Not the least of the many admirable qualities of Captain Bourke’s book is its healthy and thorough-going Americanism. It is a good thing to have some adequate tribute paid to the generals and soldiers who have done honor to the nation by their feats of arms during the last quarter of a century of what we are accustomed to consider profound peace. We are, as a people, curiously ignorant of the noteworthy military deeds performed by our troops in the grim frontier warfare of this period. In this we offer a by no means pleasant contrast to the English, who always show a prompt and hearty appreciation of what their soldiers accomplish on their Indian and African frontiers. Mr. Rudyard Kipling has done nearly as much for Tommy Atkins and his Indian friends and foes as Bret Harte before him did for the Californian miners; but no such writer has arisen to bring home to us the life work of our own Western soldiers.
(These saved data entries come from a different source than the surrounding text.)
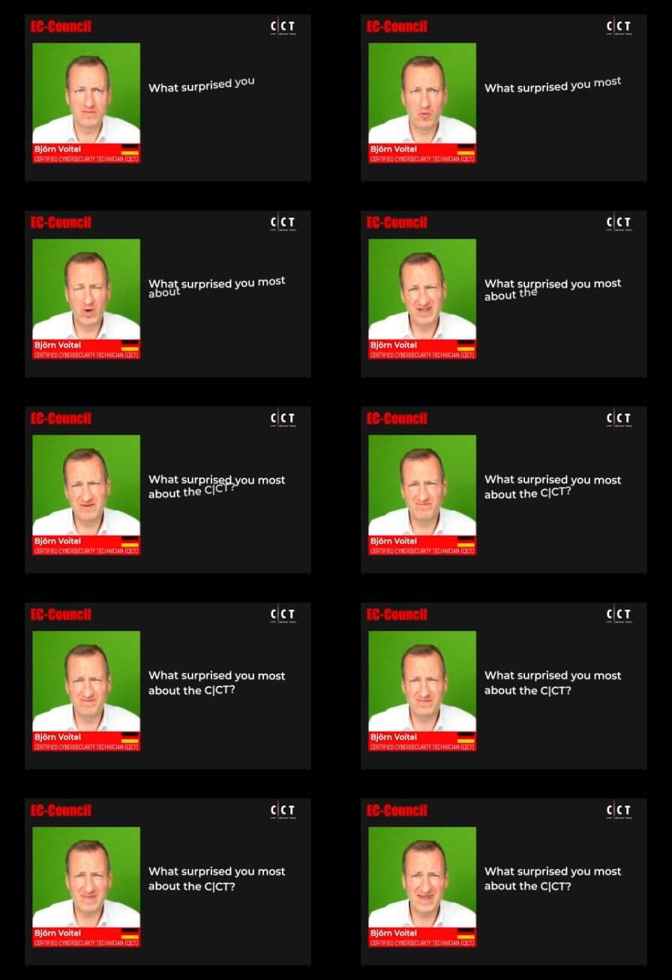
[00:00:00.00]
Well,
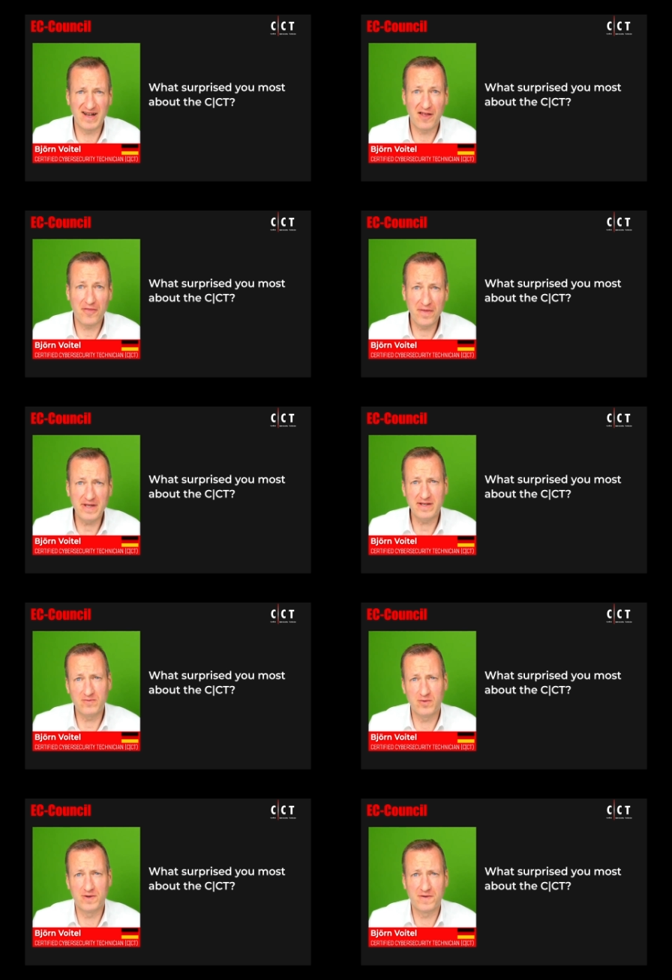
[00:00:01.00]
I think
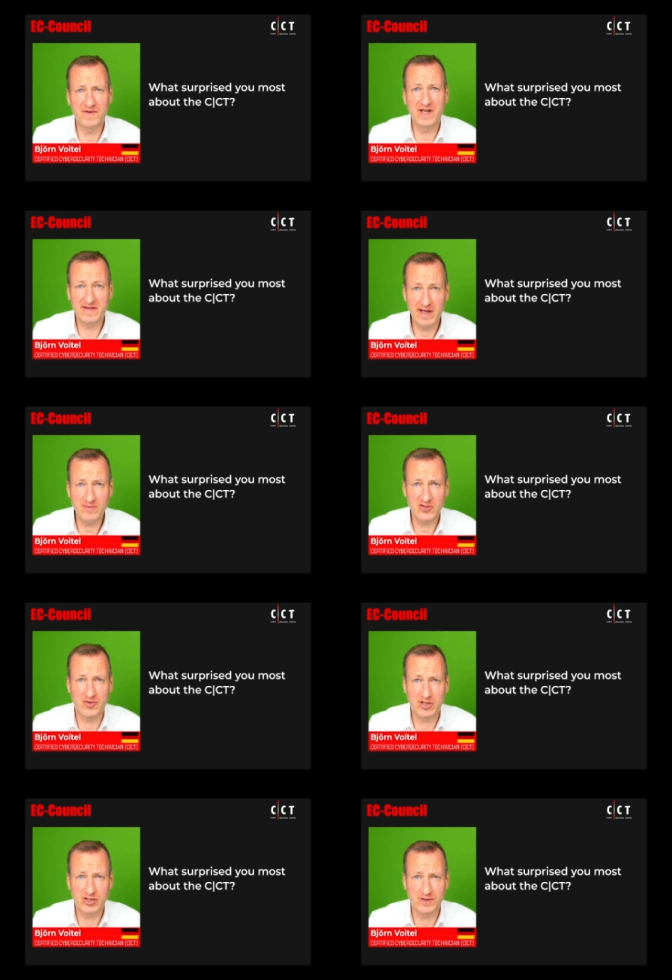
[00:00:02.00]
it was the exam
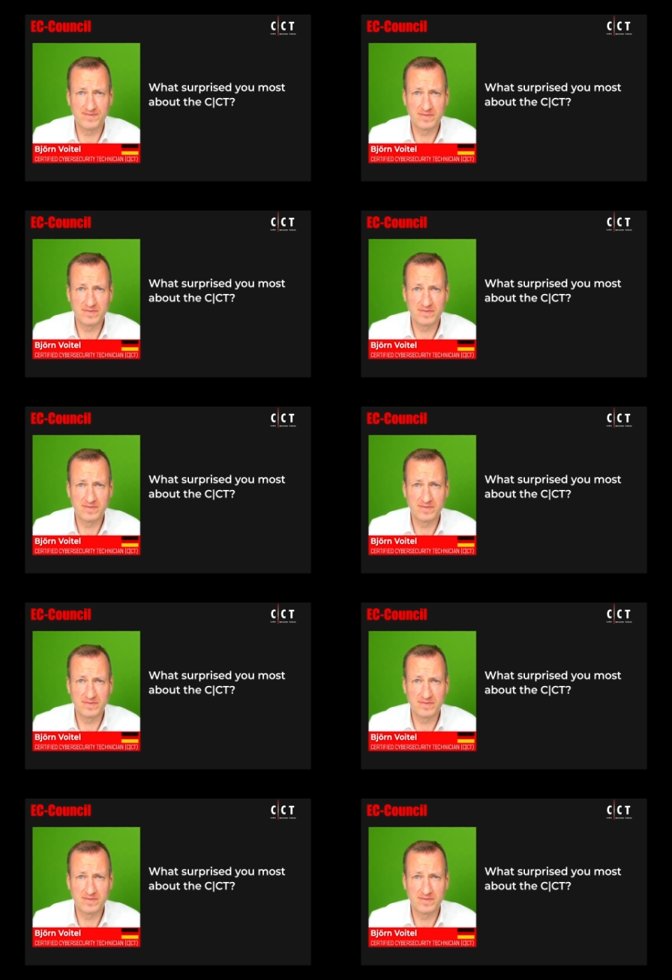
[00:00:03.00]
structure.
So it is with their commanders. It is to the credit of the English that their reading public is so quick to recognize and record the services of Sir Frederic Roberts and Lord Wolseley. Contrast this with the attitude of our own reading public. Only a small fraction thereof is acquainted with the campaigns waged against foes more terrible than Pathan or Zulu — infinitely more terrible than the contemptible soldiery of Arabi Pasha — by Crook, Custer, and Miles, to mention American soldiers with whose exploits and military standing those of Roberts and Wolseley can legitimately be compared. Many of our people who know well enough by name the Sikh and Ghoorka auxiliaries of the British army would be puzzled by a reference to Major North’s Pawnee scouts or the Apaches of Captain Crawford; and it is possible that some of them, at least, are better acquainted with the campaigns in Ashantee land and Afghanistan than with those in Montana and Arizona. To these good persons we recommend Captain Bourke’s book as an urgently needed piece of missionary work concerning their own history and their own land; and we earnestly hope that we shall see more such books in the future.

  1. On the Border with Crook. By JOHN G. BOURKE. New York : Charles Scribner’s Sons. 1891.
  2. Warpath and Bivouac; or, The Conquest of the Sioux. By J. F. Finerty. Chicago: J. F. Finerty. 1890.